After 4.5 hours of waiting at the ticket counter, a couple of employees show up. But they are still not open. Now there are about 10 people waiting to hand their luggage over so they can go through security. To say it was a comedy show behind the counter is saying it mildly. I am the first person to agree people that love their jobs are happier and healthier employees. These employees appeared to be happy – sitting on counters half in and half out of uniform, and guffawing loudly in front of clients. This isn’t the best model for the customer experience.

Lesson: When you are at work you are representing your company. Your customer does not know if you on duty of off duty.

Part 6 – wow – another failure

I had to pay a second time for my luggage. And I had to pay a second time for a seat to accommodate my bad knee.

Lesson: The consideration to disregard (abdicate responsibility) does not just affect one problem, it affects All the Following Problems. They cascade from the original. Plan ahead for failure.

Part 7 – one more failure

The flight with the new carrier was not to my original destination, it was to another island and I had to hop another flight to get me to the conference.

And the original customer experience failures –

Do you see now how this all cascaded from the first problems? The planned changeover was too short. The second flight was overbooked and left early. The other two flights to my destination were also overbooked.

Result

I got up at midnight Hawaii time expecting to arrive at 11:30 AM. I actually arrived at 11:30 PM – 12 hours later! Who cares? The airline sure didn’t.

Then – some Excellent Customer Experience

They were there waiting for me! The conference people had waited since noon and were still there with transportation at 11:30 PM – with a smile.
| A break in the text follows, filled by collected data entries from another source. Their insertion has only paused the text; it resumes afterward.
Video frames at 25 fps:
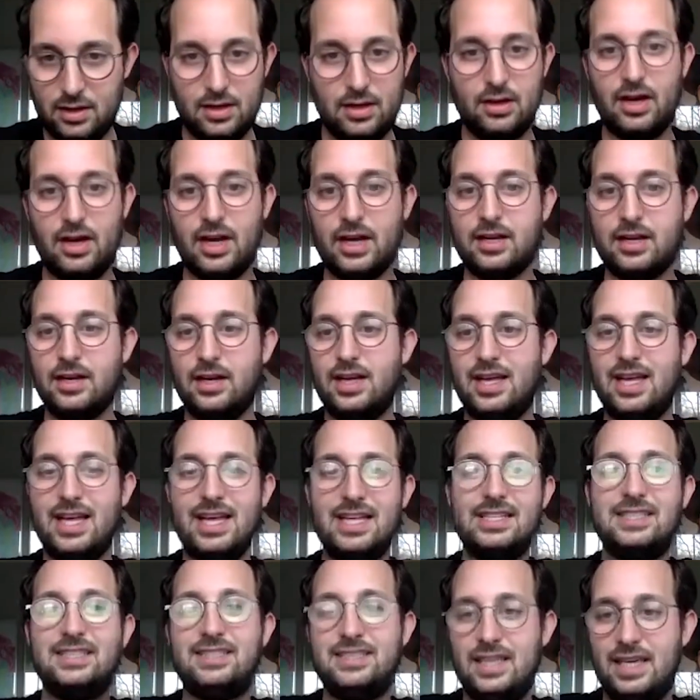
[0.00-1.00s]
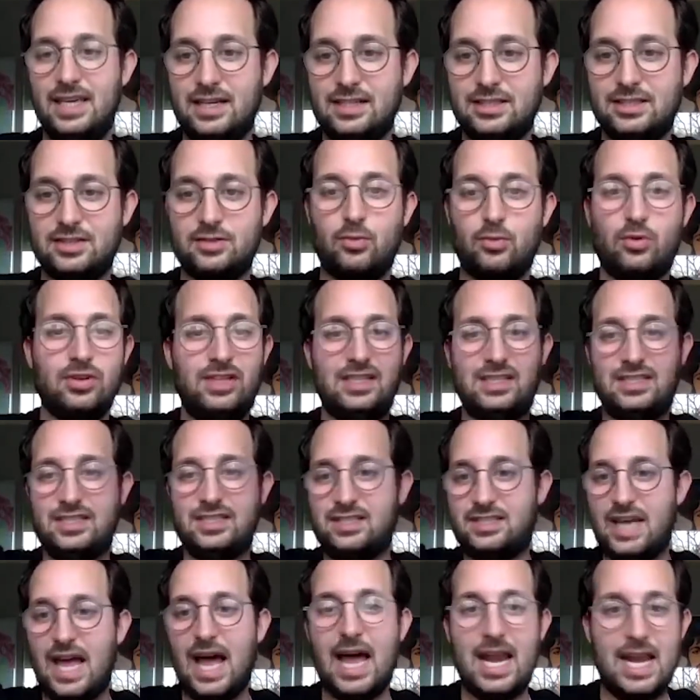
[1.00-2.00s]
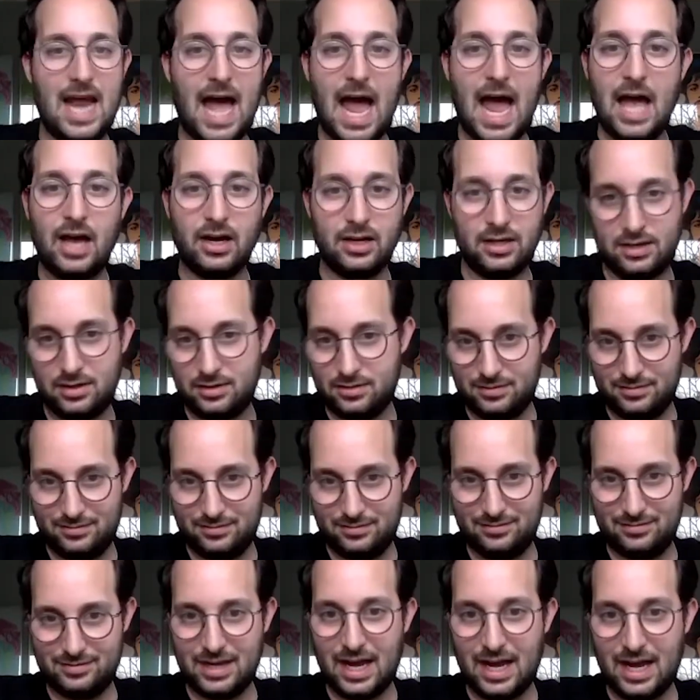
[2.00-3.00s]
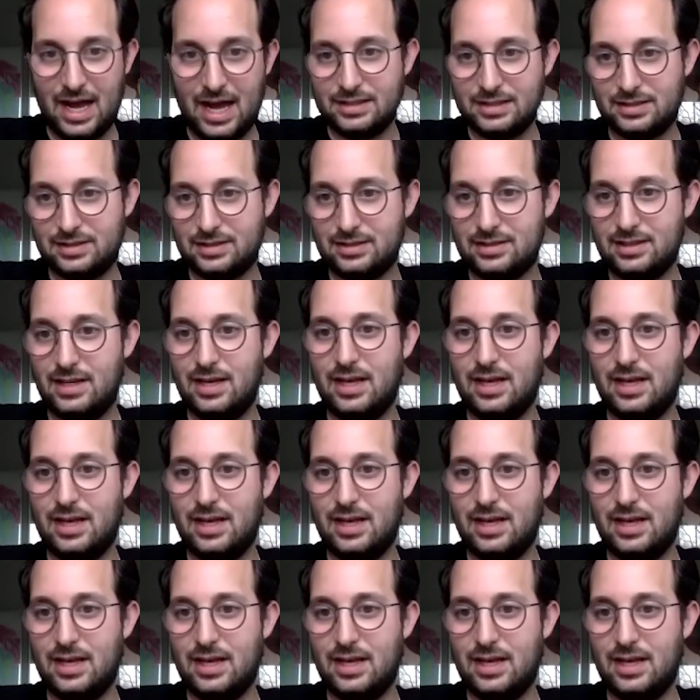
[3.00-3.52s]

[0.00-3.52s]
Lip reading: Like his Zekes were these Staten Island guys,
Now THAT is excellent customer service.

More Lessons

What can we learn from this cascade of failures in customer experience (it’s not just the airlines)?

  • Each failure point could have been handled differently by an empowered, informed employee and had a much different outcome.
  • This resulted from employees who are not empowered.
  • This did not have to be painful for the customer
  • We have not even acknowledged the emotional customer journey here – this is where raving fans turn into negative billboards and haters for your brand.
  • Do your employees care?
  • Are your employees informed about the state of your business and your customer’s place in your business?
  • Is your business value based on the Dollars your customers spend?
  • Is your business value based on repeat customers?

I challenge you to use this document in your business to start the customer experience discussion with:

  1. Look at each failure point and come up with a unique solution that does 2 things:
  • Make your customers feel valued
  • Have your company act on it’s own values
  1. Answer this question: “In your opinion, did the airlines do everything in their power to provide a good, better, best or poor customer experience?”
  1. Turn the discussion on the customer experience towards your company: How are all of you going to enhance your customer experience?